Mo asks Shawn Blanc: How do we apply margin to better manage ourselves and get more done?

  • There are five components of a focused life. The final section is on margin and maintaining breathing room in your life, because that’s the make or break it for your life.
  • Margin is the space between your load and your breaking point. Finances are the only area of your life that can be lived beyond your means, every other area has a hard limit.
  • Having breathing room within your schedule, relationships, and emotions allows you to continue doing the things that matter the most to you.
  • You hack your habits by giving yourself the healthy breathing room you need to sustain it without getting burned out.
  • It sometimes feels impossible to create this margin in your life, but burnout is impossible to sustain as well. You can either recognize it and make the choice to create margin in your life, or your circumstances will make those choices for you.
  • The two most dangerous years of your life are the year you are born and the year after you retire.

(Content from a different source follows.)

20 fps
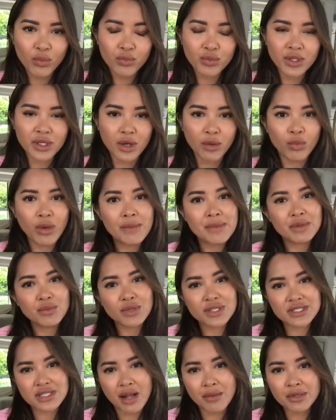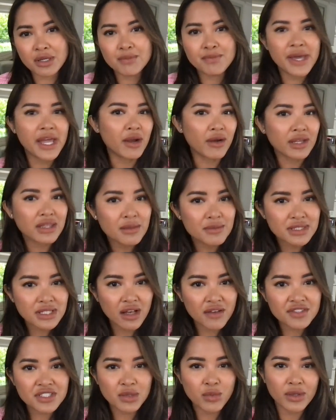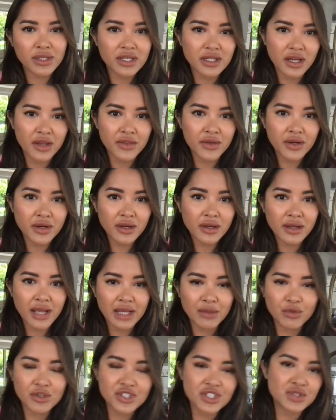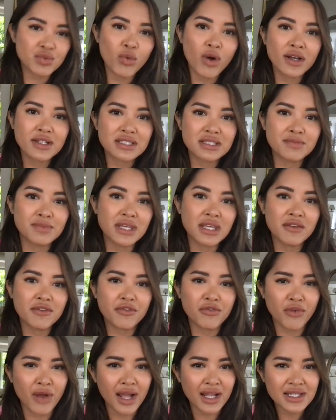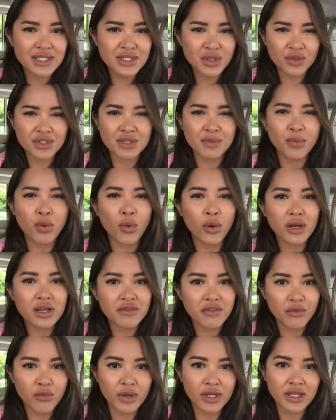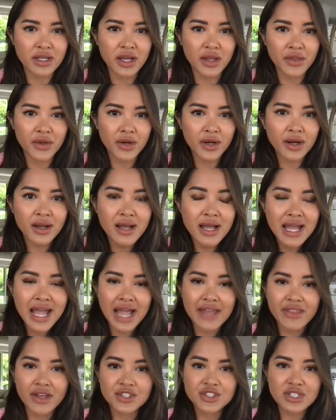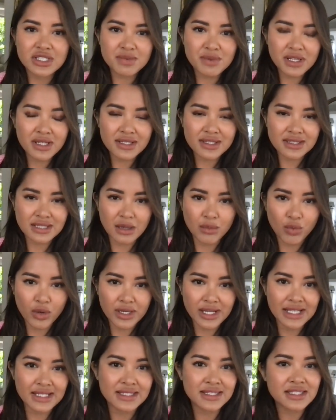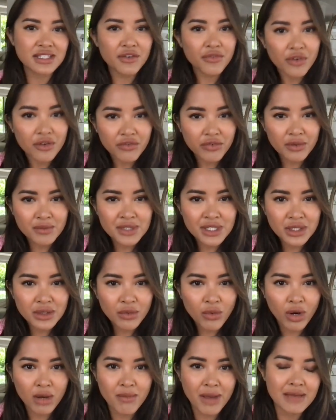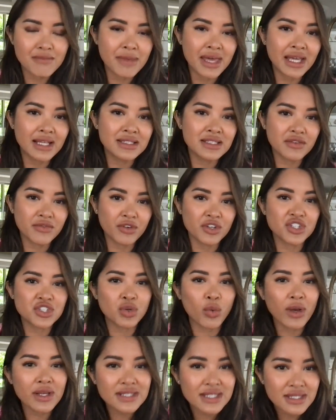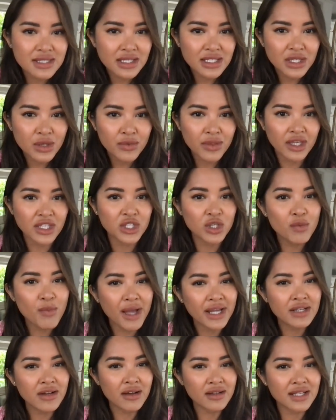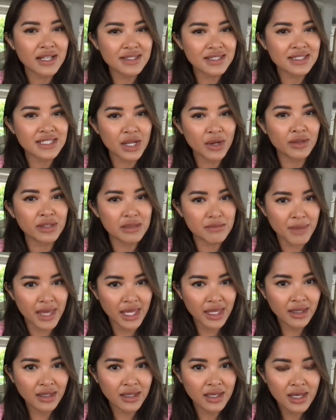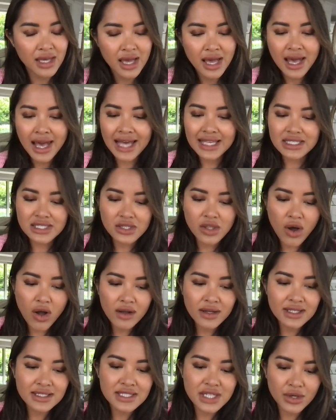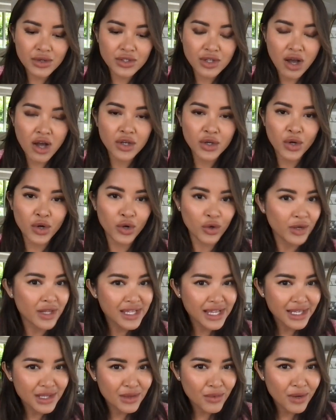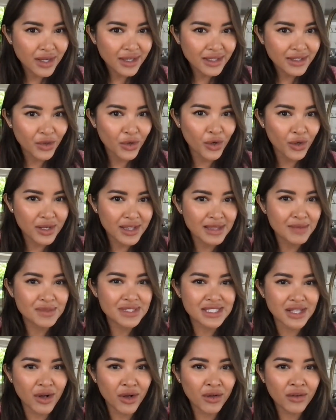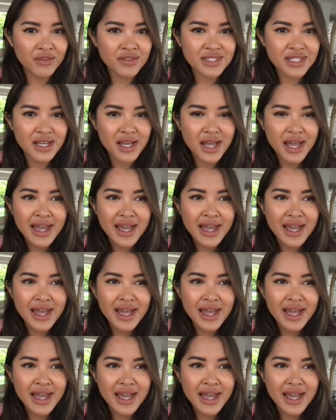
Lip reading: women would stop comparing themselves to one another and would just want to be friends or supportive of one another. And that just because someone is different from you or might make different choices than you that you might not necessarily make, as long as they're not hurting anyone or hurting themselves,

We run our lives near the redline all the way to retirement which often results in an untimely demise when we abruptly stop.
  • Where in your life are you redlining that you need some breathing room in? What can you do now to reduce your load in that area?
  • Shawn has a simple process that he uses to assess the tasks in his life and figure out what can be eliminated to either reduce his load or increase his limits. If you don’t think you have time to start planning, the first thing you need to do is eliminate something from your schedule.
  • If you’re already on the edge of burnout, it’s not the time to take on new things. When you have no flexibility in your schedule, you have no time for anyone.

 

Mo shares his insights from the habits of Shawn Blanc.

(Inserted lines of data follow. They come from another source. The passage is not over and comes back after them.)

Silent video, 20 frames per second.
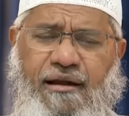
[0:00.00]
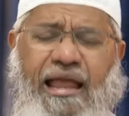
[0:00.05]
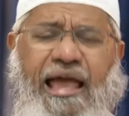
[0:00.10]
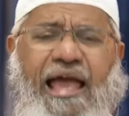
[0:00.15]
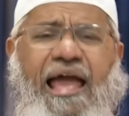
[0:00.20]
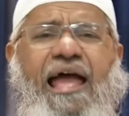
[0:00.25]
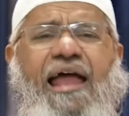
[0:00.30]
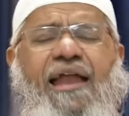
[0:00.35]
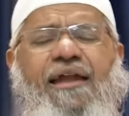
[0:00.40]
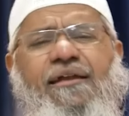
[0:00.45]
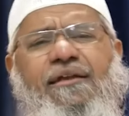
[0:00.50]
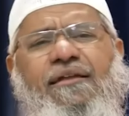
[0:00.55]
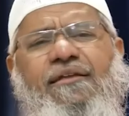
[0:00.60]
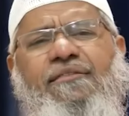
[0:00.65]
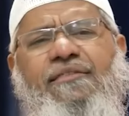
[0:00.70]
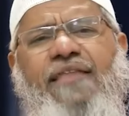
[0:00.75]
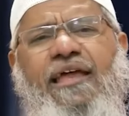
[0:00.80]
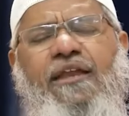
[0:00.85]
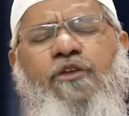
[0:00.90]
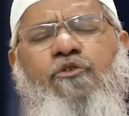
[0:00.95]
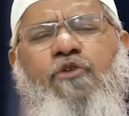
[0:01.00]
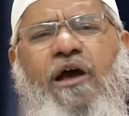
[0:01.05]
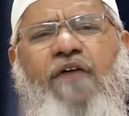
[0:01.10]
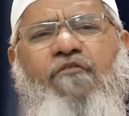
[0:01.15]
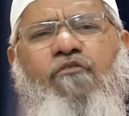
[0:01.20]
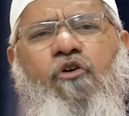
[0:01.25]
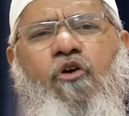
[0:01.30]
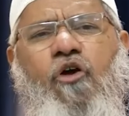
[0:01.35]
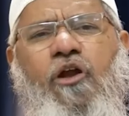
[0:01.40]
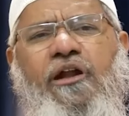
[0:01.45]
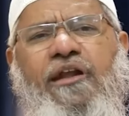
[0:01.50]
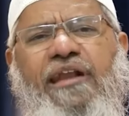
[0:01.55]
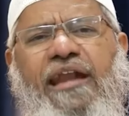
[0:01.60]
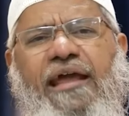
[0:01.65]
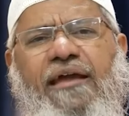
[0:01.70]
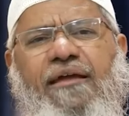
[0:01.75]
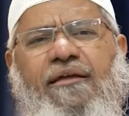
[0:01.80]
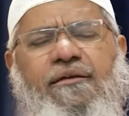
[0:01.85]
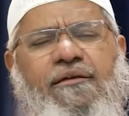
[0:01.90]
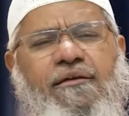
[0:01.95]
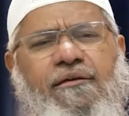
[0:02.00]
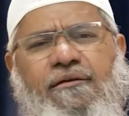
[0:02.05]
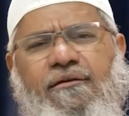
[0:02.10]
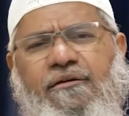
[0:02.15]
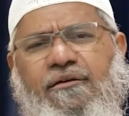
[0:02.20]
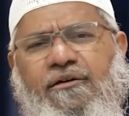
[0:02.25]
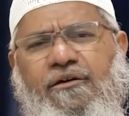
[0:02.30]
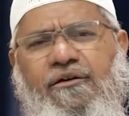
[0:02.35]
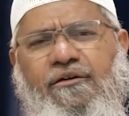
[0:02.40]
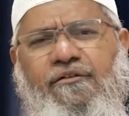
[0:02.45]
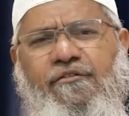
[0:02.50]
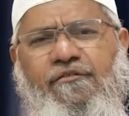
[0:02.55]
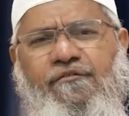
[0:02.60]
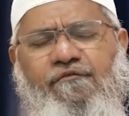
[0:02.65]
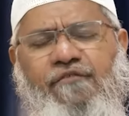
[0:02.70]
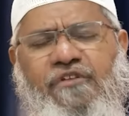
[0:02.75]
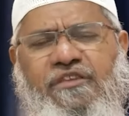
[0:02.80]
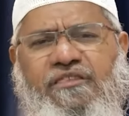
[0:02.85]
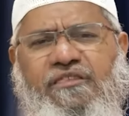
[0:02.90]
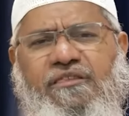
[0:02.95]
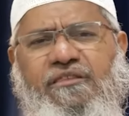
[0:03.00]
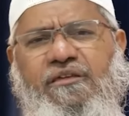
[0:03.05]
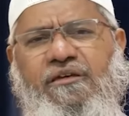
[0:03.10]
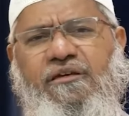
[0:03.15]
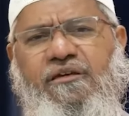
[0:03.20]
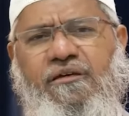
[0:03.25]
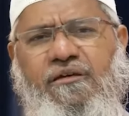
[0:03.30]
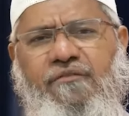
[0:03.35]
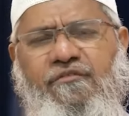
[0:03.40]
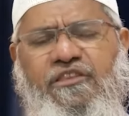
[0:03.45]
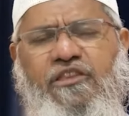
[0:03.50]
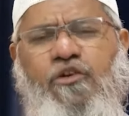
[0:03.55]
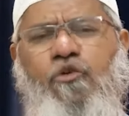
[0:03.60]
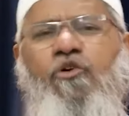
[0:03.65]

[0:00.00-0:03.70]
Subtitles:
and then you have a contract with the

  • You need to have a plan around business development. A great business developer has a roadmap and knows what they are focused on over time.
  • Great rainmakers not only have an annual plan, but they also have it broken down into monthly, weekly, and daily tasks.
  • When everything is mapped out, you can evaluate opportunities accurately against your plan and understand what is worth your time. Without the plan, you are probably just saying yes to everything that comes your way.
  • Margin can be applied to the four areas of how we think. If you’re feeling stressed about your metrics, you need to expand your pipeline. If you feel stressed about deadlines, you need to pull back and create space to do your best work. If you don’t feel like you have any goodwill left in your relationships, you need to add margin by giving back. For strategy, you need to get down to three main focuses and measure against them.
  • If you feel like you don’t have the time to make a plan, that’s the signal that you need a plan. Start with looking at what you can delegate or eliminate to free up time so you can come up with a plan and create margin in your strategy.
  • If you don’t take the time to slow down and breathe, your body will force you to eventually.